Tu sais, j'aurais voulu être le genre de garçon qui mérite d'être aimé. Pourtant, je vais te faire mal, ce soir encore.

C'était hier soir, dans un tumulte sourd où les couleurs et les sons se mélangent, un cauchemar baudelairien où les lumières se taisent, c'était hier soir. Dans une boîte branchée d'une glorieuse avenue parisienne, sans toi, elle avait la peau dorée, je crois, les cheveux bruns, les yeux sombres et j'ai adoré ça. Elle était farouche, elle prétendait résister mais tu sais bien que, fatalement, rien ne me résiste trop longtemps. Je ne sais pas vraiment, c'était le noir autour de ses yeux, ou la poudre sur ses joues, l'obscurité de sa robe ou l'or à ses poignets, je ne sais pas vraiment. Elle était là, belle d'abandon, et je n'avais envie de rien sinon d'elle. Je t'ai oubliée, quelques heures, tu n'existais plus et j'étais libre de toi, rendu à moi-même. Il va falloir que je t'avoue tout ça, quand tu te réveilleras sur mes genoux, il va falloir que je te dise ce que j'ai fait, ce que je peux détruire, par envie. Il n'y a pas eu d'amour, entre elle et moi, pourtant, c'est un concept trop abstrait pour les gens comme nous, tu sais, l'amour. Quand je l'ai ramenée à l'appartement, tu dormais déjà et tu n'as rien entendu. Ton silence est lourd, tu dis souvent: "C'est le seul espace entre toi et moi, le sommeil, c'est seulement là que je peux me retrouver toute seule". Tu avais raison, le sommeil est un espace entre nous, et, hier soir, je m'en suis servi. Dans une autre chambre, je lui ai fait l'amour, sans scrupule et sans attendre. Nos corps savent faire ça, par automatisme, par hasard, par envie, nos corps savent faire ça.

Je ne lui ai même pas demandé son prénom.

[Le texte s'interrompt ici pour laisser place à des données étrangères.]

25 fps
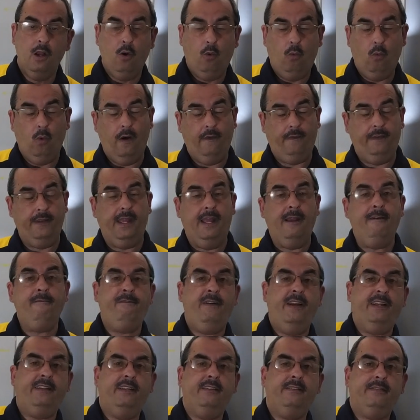While the
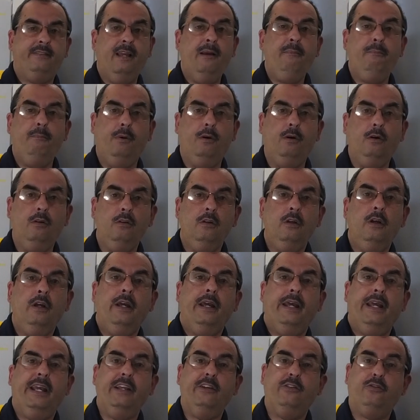Enphase Ensemble
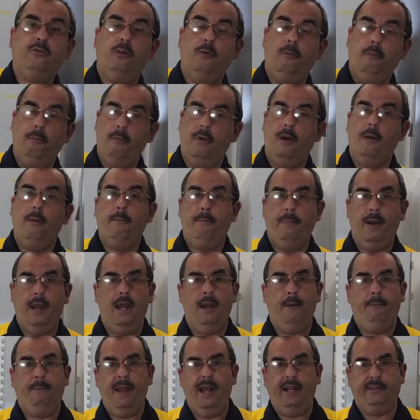is
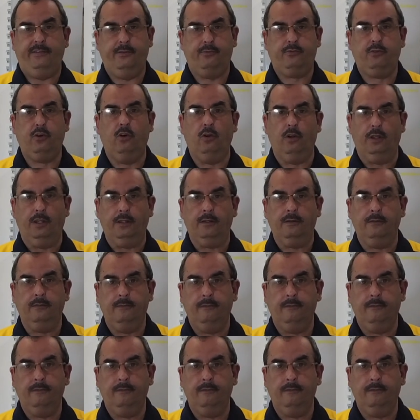passive cooling.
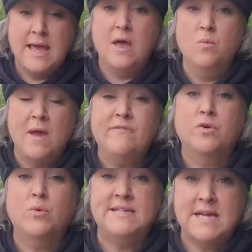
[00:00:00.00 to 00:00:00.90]
and wait
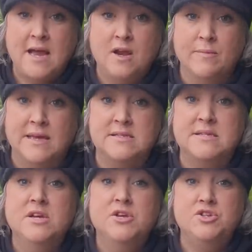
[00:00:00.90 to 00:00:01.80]
for retirement
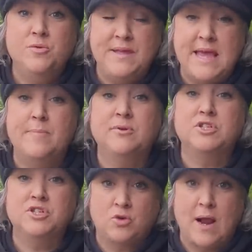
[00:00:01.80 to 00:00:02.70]
to be able
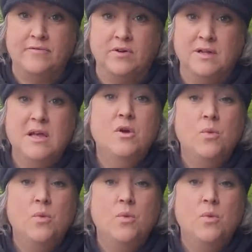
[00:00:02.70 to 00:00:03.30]
to travel.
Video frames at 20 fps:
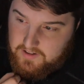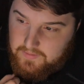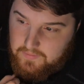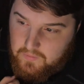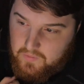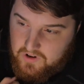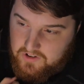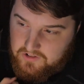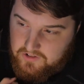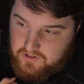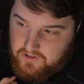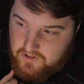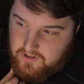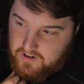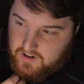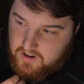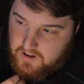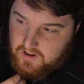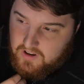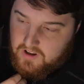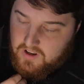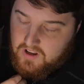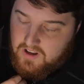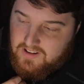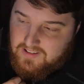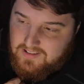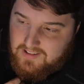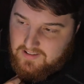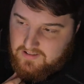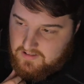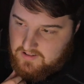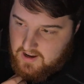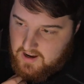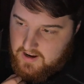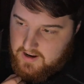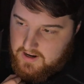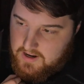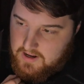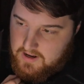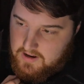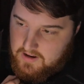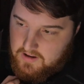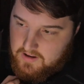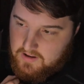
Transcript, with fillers: in Western society.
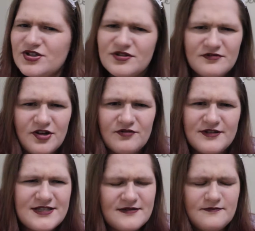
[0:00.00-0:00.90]
sure, you know,
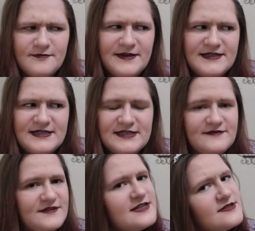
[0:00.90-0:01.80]
this would make sense
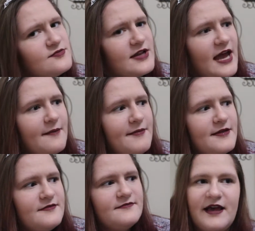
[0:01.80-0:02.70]
if this would
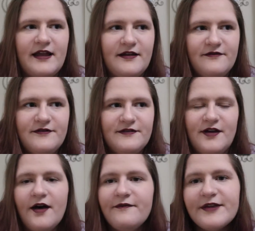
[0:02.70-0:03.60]
happen, kind of an
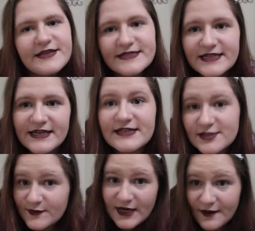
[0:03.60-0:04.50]
obvious thing.
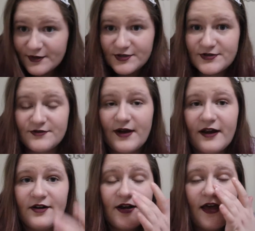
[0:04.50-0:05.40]
That's what I would do as a
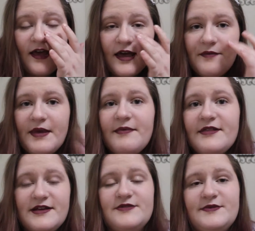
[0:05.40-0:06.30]
writer. And maybe
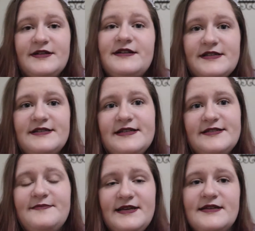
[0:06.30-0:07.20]
that's what it
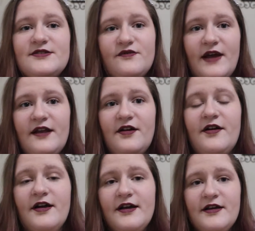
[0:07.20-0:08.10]
is me as a writer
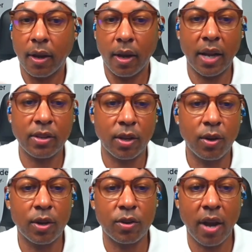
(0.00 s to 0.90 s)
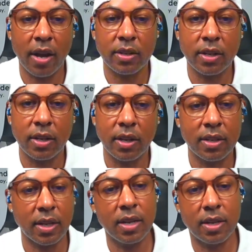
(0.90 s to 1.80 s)
An executed strategy
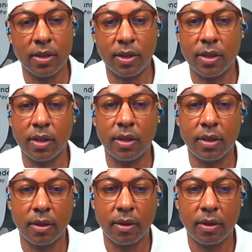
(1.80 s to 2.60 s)
is inconsistent.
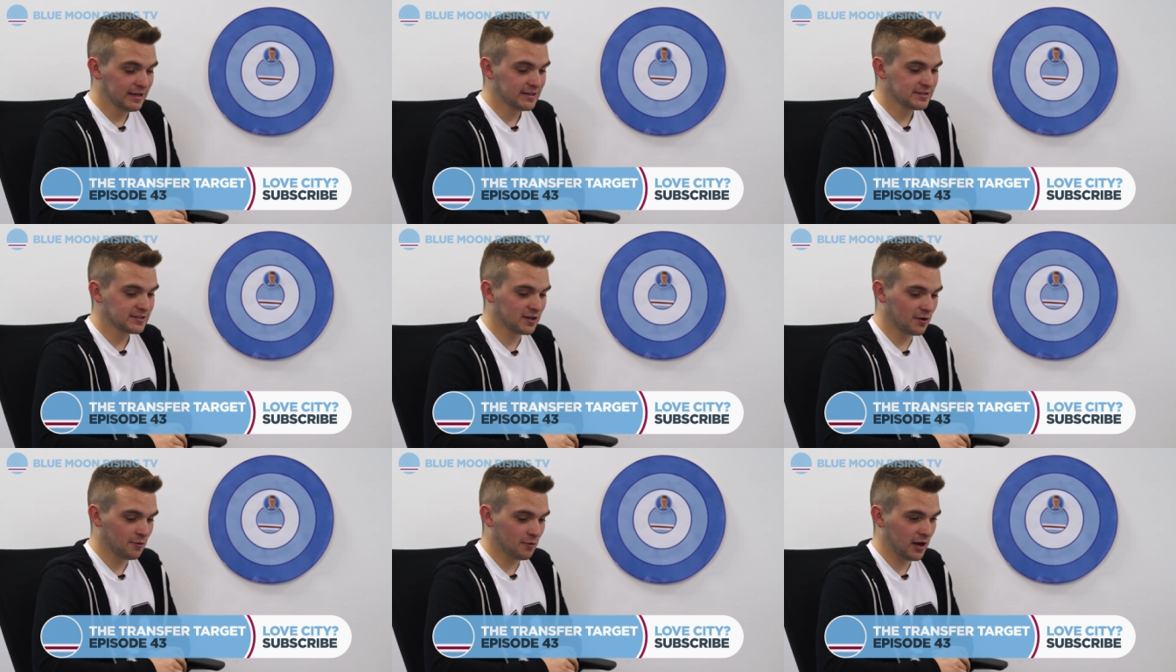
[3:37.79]

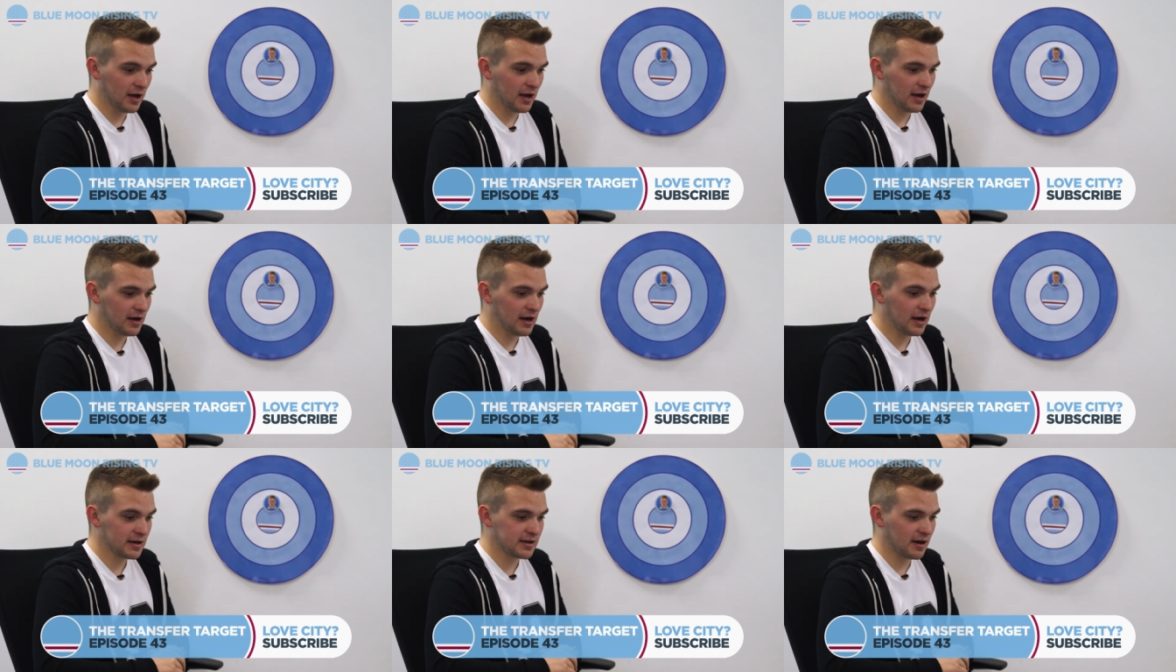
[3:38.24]
So
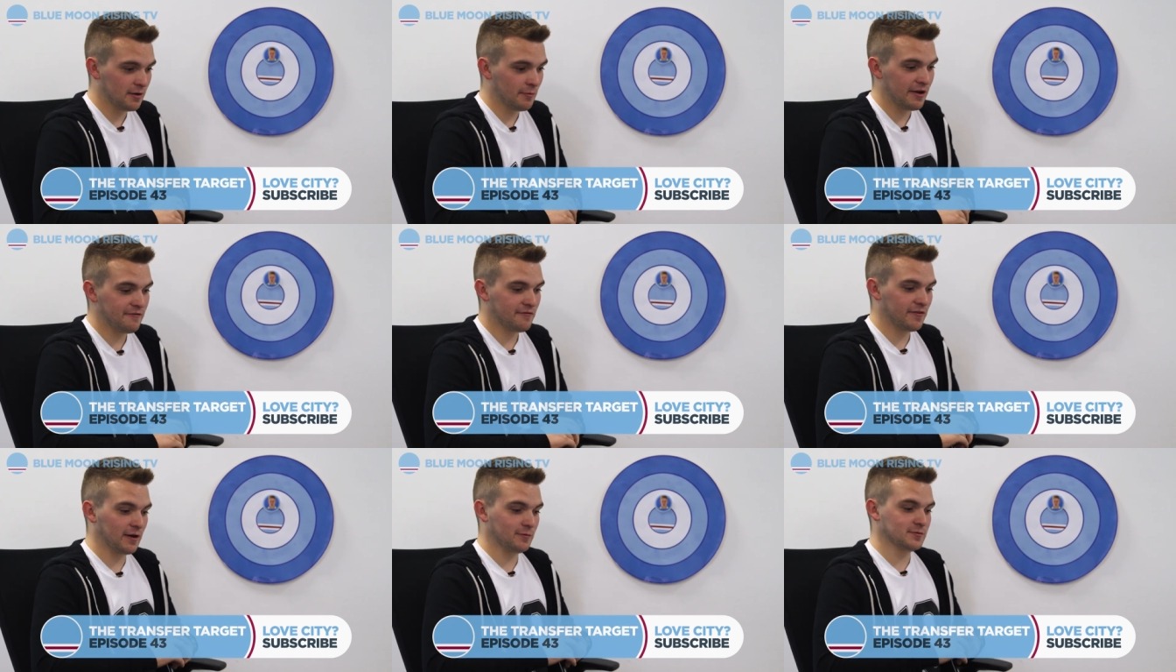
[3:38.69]
uh, I can't
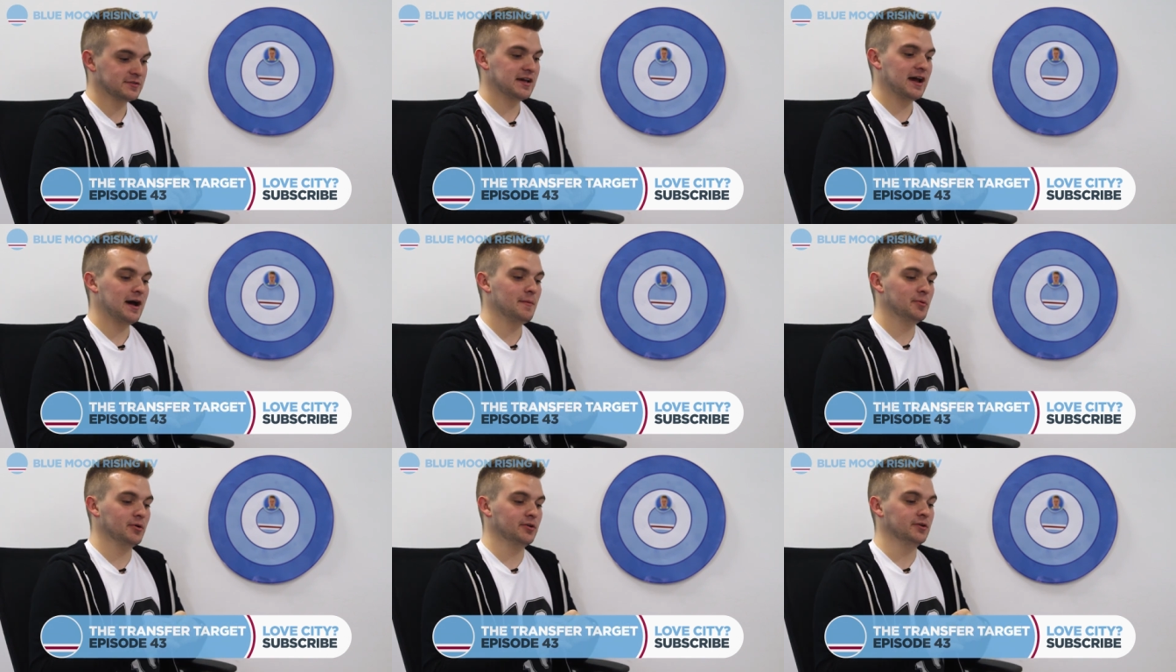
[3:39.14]
wait for that one to
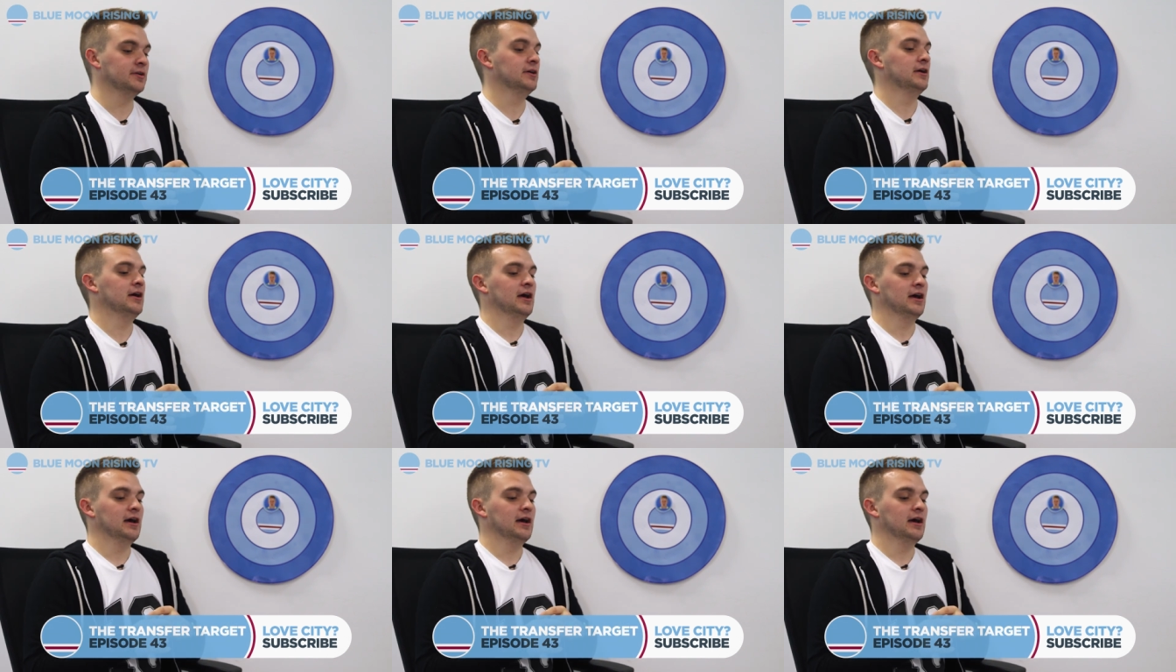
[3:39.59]
happen.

C'est comme ça, toi, tu dis m'aimer, tu dis être prête à tout. Moi, je n'ai jamais vraiment su ce que c'était, de vouloir vivre et mourir pour quelqu'un. Auprès de toi, pourtant, j'apprends. Je ne suis pas habitué aux remords, tu sais, je ne suis pas habitué à souffrir d'avoir été égoïste. J'ai longtemps été le seul à compter dans ma propre existence, et c'est à cause de toi, de ta peau contre la mienne, de tes premières fois et des étincelles dans mes yeux, qu'à présent, je m'en veux. Je suis peut-être enfin en train de comprendre ce que ça coûte, comme ça fait mal, combien je voudrais effacer cette soirée-là. Te dire "je t'aime" perd tout son sens. Enfin, tu t'agites sur mes genoux, enfin tu vas te réveiller, et moi, sans attendre, il faut que j'avoue tout. Lola, Lolita, il faut que tu pardonnes, il faut que tu sois patiente. J'ai confiance.

Tes yeux bleus s'ouvrent et me regardent, fatigués. Ton innocence me fait mal, encore. Tu te redresses et de l'autre côté du sofa tu me demandes:

- J'ai dormi combien de temps ?

- Une heure, peut être deux.

- Je ne me sentais pas très bien.

- Qu'est-ce qui se passe, Lola ?

Tu as déjà le visage triste, ton anxiété me donne le vertige. Tu as des aveux pendus aux lèvres, je ne peux rien dire.

- Je suis désolée, je ne sais pas. Il n'y a personne d'autre. Simplement, je crois que je ne t'aime plus.

Tes cheveux blonds dans l'air du soir, la fumée de ma cigarette, mes secrets et mes remords. Ton silence. Tu ne m'aimes plus.